Some volunteer, whom I will name either "Private Prickhead" or "Airman Assface"... must have been in a rush to get his job done so he could go wank-off, or engage in some other form of prickishness, failed to properly lock the legs of the bench, so that when someone sat on it, it would not collapse. The victim? My poor little nauseated boy.
He hit the ground with a great crash, and began to scream. Thinking that where I saw the immediate blood was the problem, I looked in his mouth- where he now has two chipped teeth. I set him on the table, and turn to the closest vendor- where he feels the need to announce "It's not our fault, we didn't put that together", (like I give a shit), and another man behind the counter does something useful and hands us some ice. Heidi, as incensed as I am, tells the old fart, "We didn't say it was your fault- can you tell us who is responsible, so we can talk to them?!" (What kind of asshole sees a little kid screaming in pain and bleeding, and the first thing into his head is "Wasn't me". Fuck-bag. Brenden is not only howling in pain, but does see that EVERYONE else in the tent has stopped and it is looking at him, which only makes it worse.

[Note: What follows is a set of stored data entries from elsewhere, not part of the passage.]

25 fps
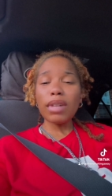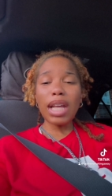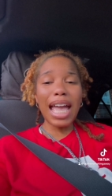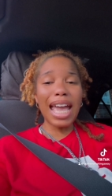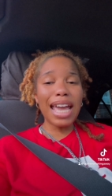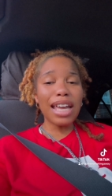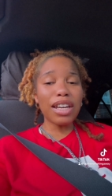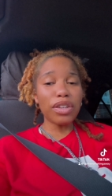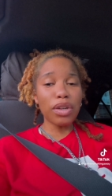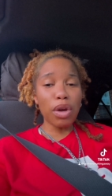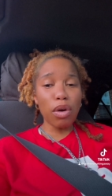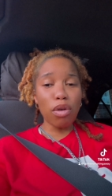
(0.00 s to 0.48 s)

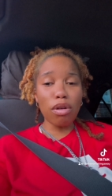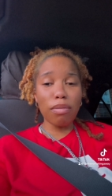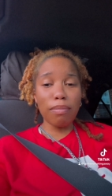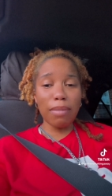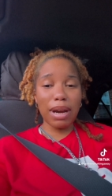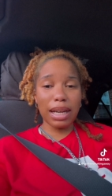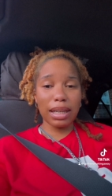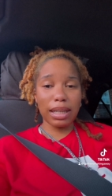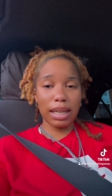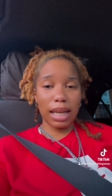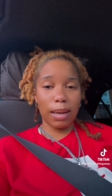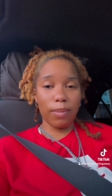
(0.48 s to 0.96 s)
and knowing
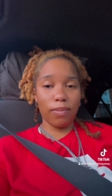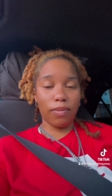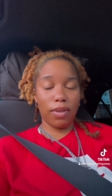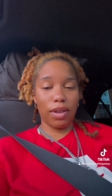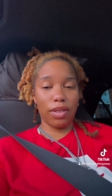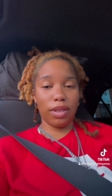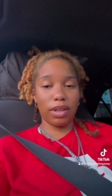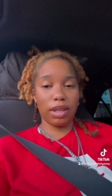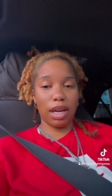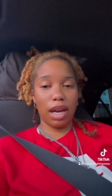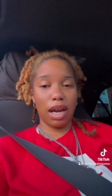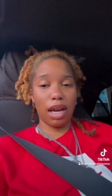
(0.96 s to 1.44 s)
my name,
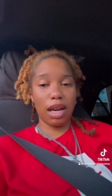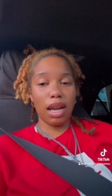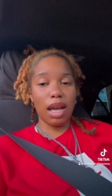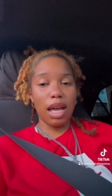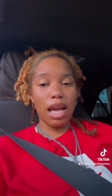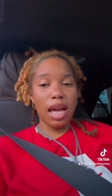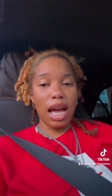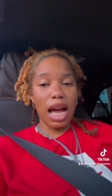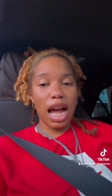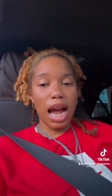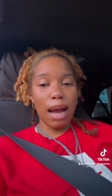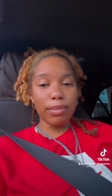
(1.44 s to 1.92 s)
Father God.
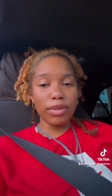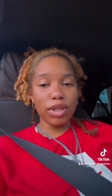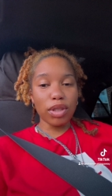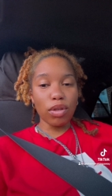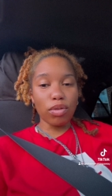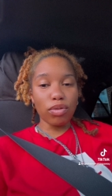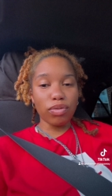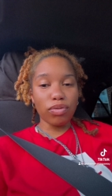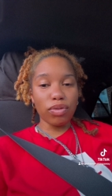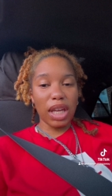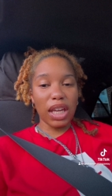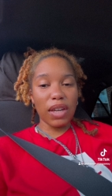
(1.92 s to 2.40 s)
I'm
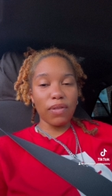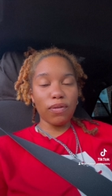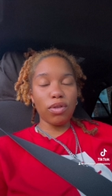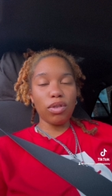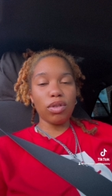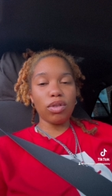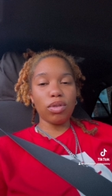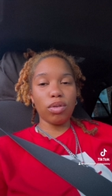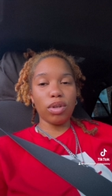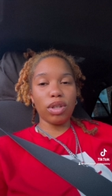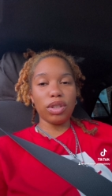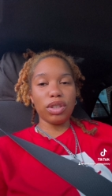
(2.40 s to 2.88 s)
so thankful,
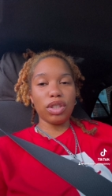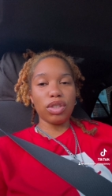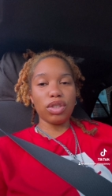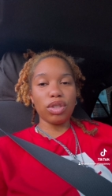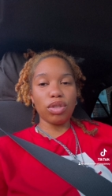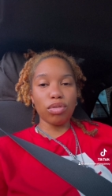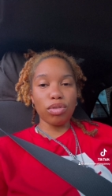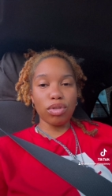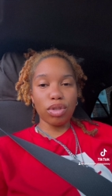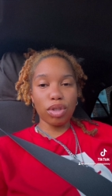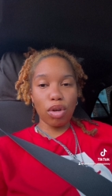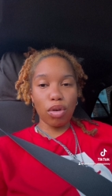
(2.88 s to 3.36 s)
Lord, that
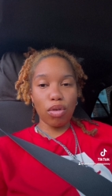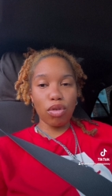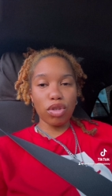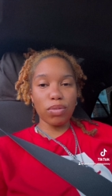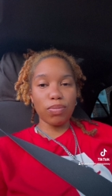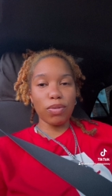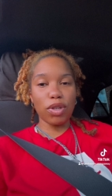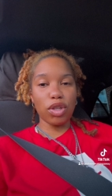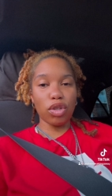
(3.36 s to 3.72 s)
you chose me.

Brenden's eye, by this time, is growing a lovely goose egg, and he is still wailing. Now, he is a tough kid, and he rarely keeps crying when he is minorly hurt, and I am beginning to think we will be spending the rest of the afternoon in the ER. Brenden is not only howling in pain, but does see that EVERYONE else in the tent has stopped and it is looking at him, which only makes it worse.

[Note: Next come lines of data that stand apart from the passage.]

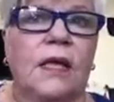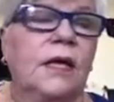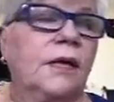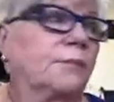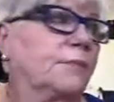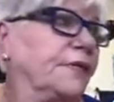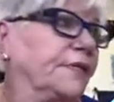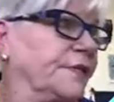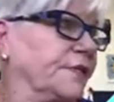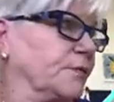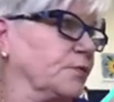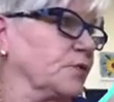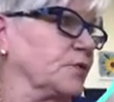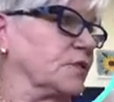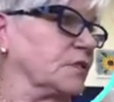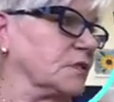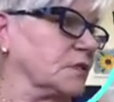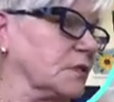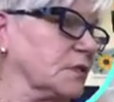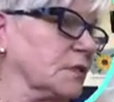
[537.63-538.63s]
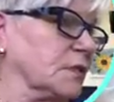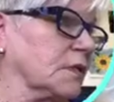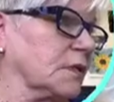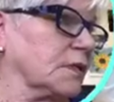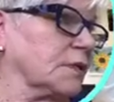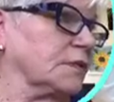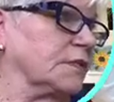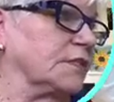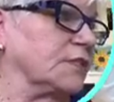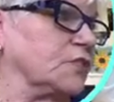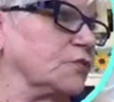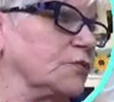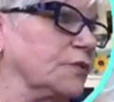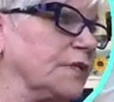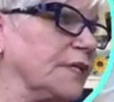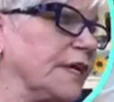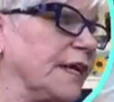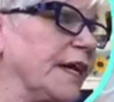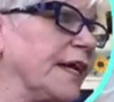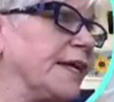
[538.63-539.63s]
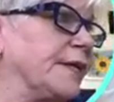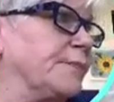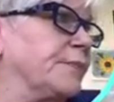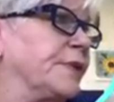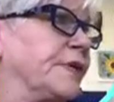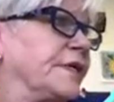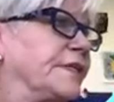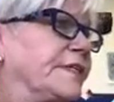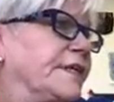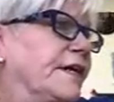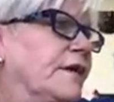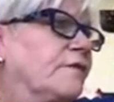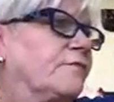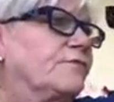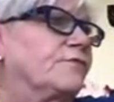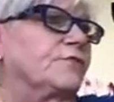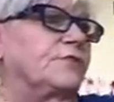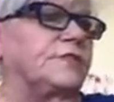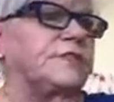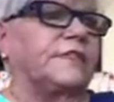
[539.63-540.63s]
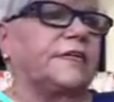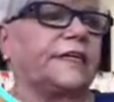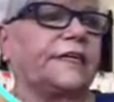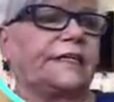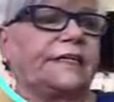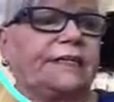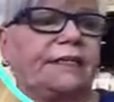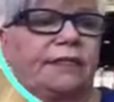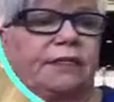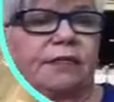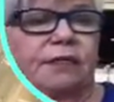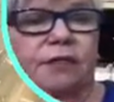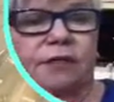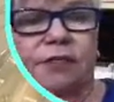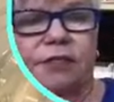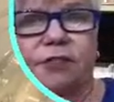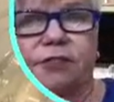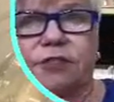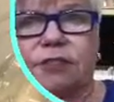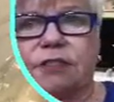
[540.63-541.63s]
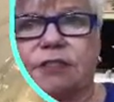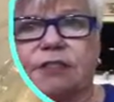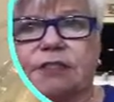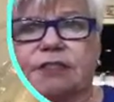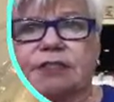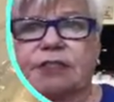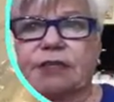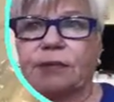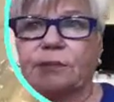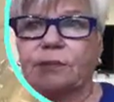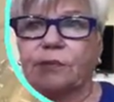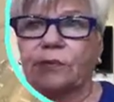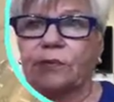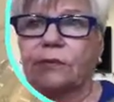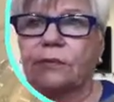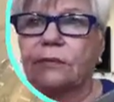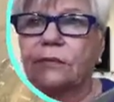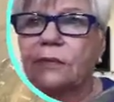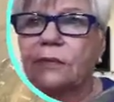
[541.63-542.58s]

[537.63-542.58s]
But there was this one that I had picked out for today. Here's an example.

Heidi, always thinking on her feet, mentions that there are medics on site, and we got out in search of one, as well as the fuck-bags who ARE responsible for the set up of the tent, so I can yell at someone, (and let them know that a problem exists, as any civilly responsible person would).
At least the kiddo had forgotten about his tummy ache. The medic said he was fine, and we got a half-assed apology from someone who was in no position to be in charge of anything, and therefore not the right person to make an apology about anything. I was, and still am, way pissed off about the whole incident.
Poor little-man- he was still crying in pain, and now upset that we had to come home; whimpering through his tears that now he was gonna miss all the fun. His eye knot was turning purple, and I could tell he was trying so hard to be brave. We grabbed the kids some cotton candy, and headed back for the car, Brenden still crying that his eye hurt so very bad.
We may try to go back tomorrow in the early hours for him, so he doesn't feel like he got gipped... I feel like he got gipped.
A final note to whatever your name is who was responsible for putting up the tables and chairs at the freedom fest 2005- the shithead who put up the benches at very the rear of the tent, on the left hand side near the small beer and burger vendor ... You're an asshole!! You owe my kid and my family an apology. You also should apologize to the Watsons for making them worry. You should grovel at the feet of my five year old daughter, as your carelessness put a rapid halt to her fun, as she was out playing midway games with her daddy. It could have been a lot worse- my poor son could have suffered a concussion or lost teeth or a broken bone- all because you had to be a gigantic negligent imbecile, and do slipshod work, instead of taking the 1.5 extra seconds to ensure a latch was locked. I hope your ballsack runs into a hungry and pissed off pit bull, you jerk.